The data:
+ + + + +

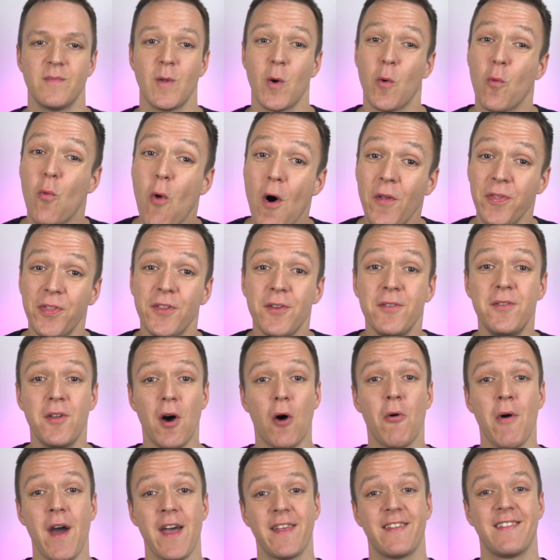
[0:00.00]
Want to
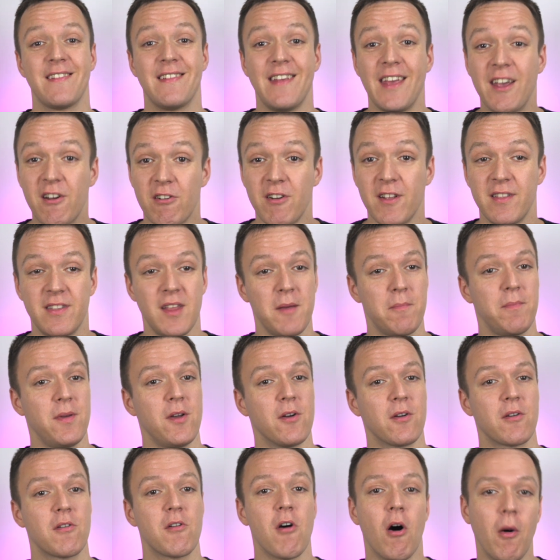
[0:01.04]
know a secret tip
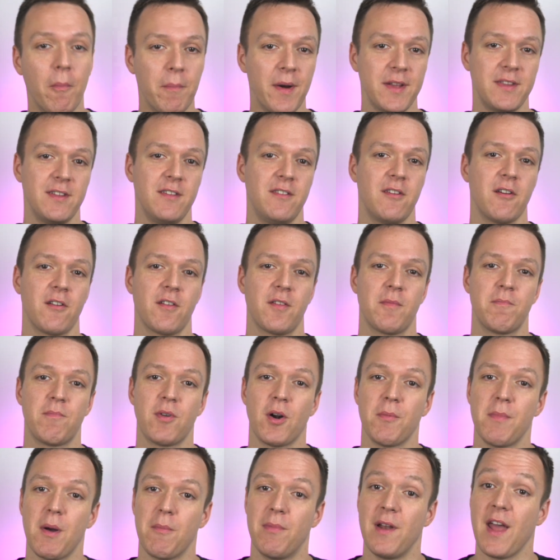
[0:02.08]
your competitors
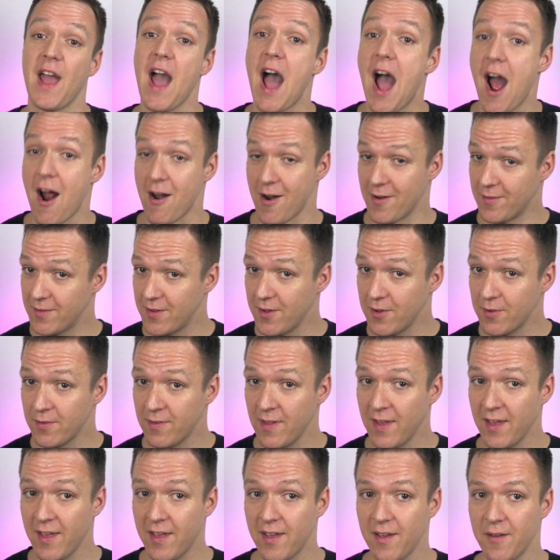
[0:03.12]
probably aren't
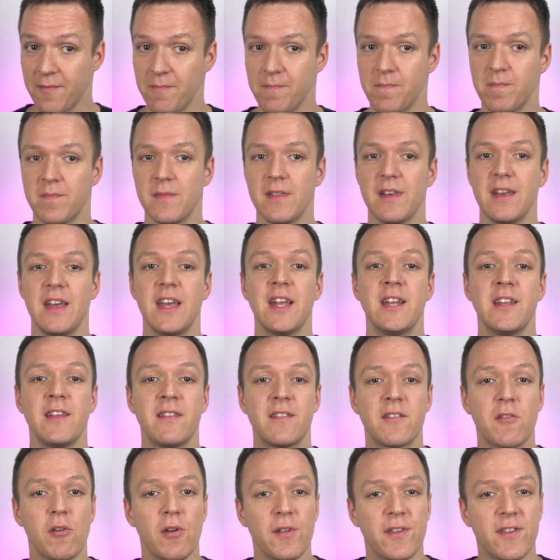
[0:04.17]
using? It is
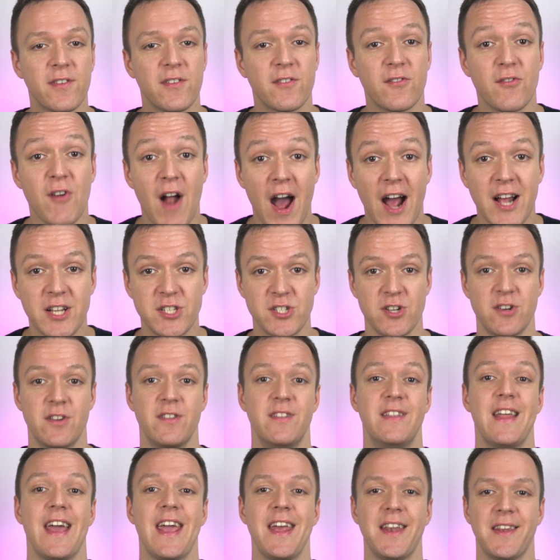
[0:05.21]
called
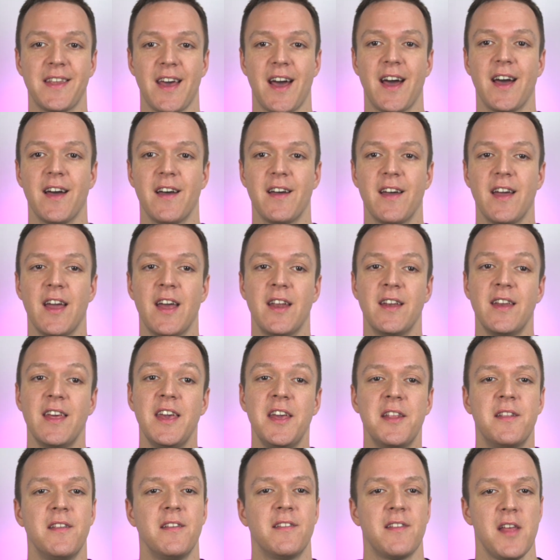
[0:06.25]
structured data, and
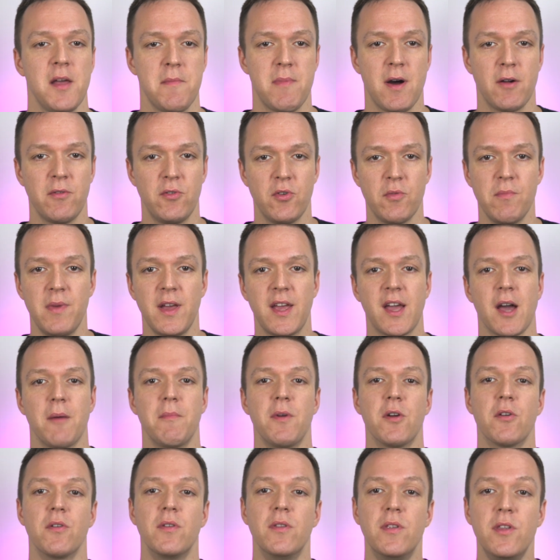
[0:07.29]
it is about to become
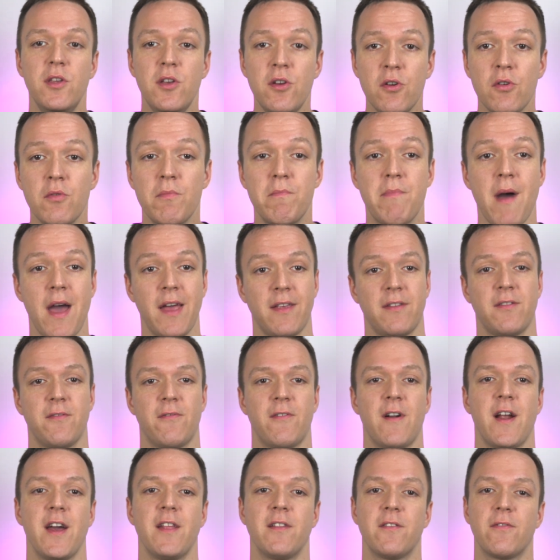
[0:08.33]
your new best
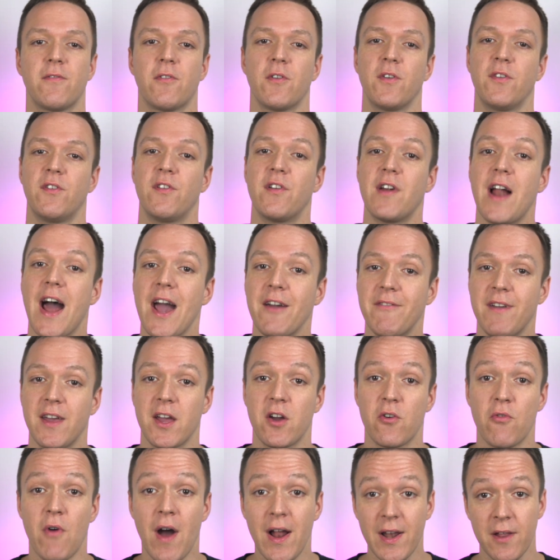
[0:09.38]
friend for driving
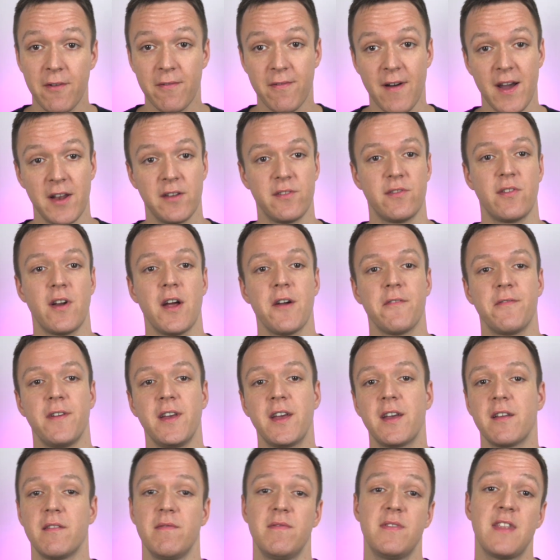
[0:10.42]
qualified
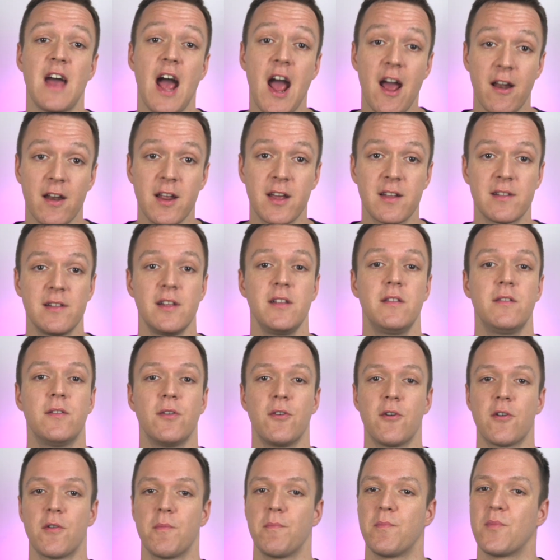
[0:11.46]
traffic directly to
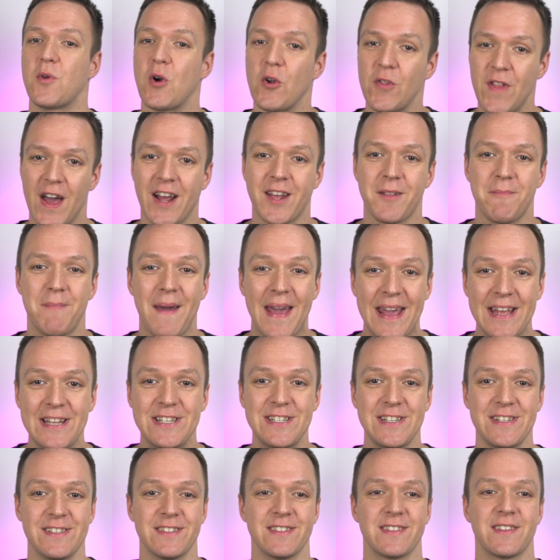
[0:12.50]
your product
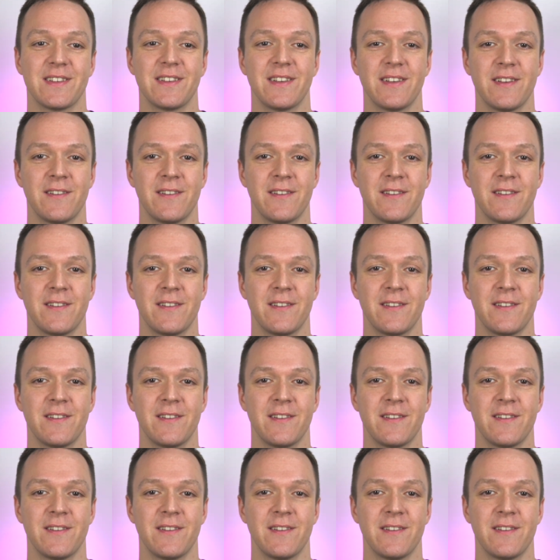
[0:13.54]
pages.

+ + + + +

Output every record verbatim, excluding any picture it contains.

Worked solution:
[0:00.00]
Want to
[0:01.04]
know a secret tip
[0:02.08]
your competitors
[0:03.12]
probably aren't
[0:04.17]
using? It is
[0:05.21]
called
[0:06.25]
structured data, and
[0:07.29]
it is about to become
[0:08.33]
your new best
[0:09.38]
friend for driving
[0:10.42]
qualified
[0:11.46]
traffic directly to
[0:12.50]
your product
[0:13.54]
pages.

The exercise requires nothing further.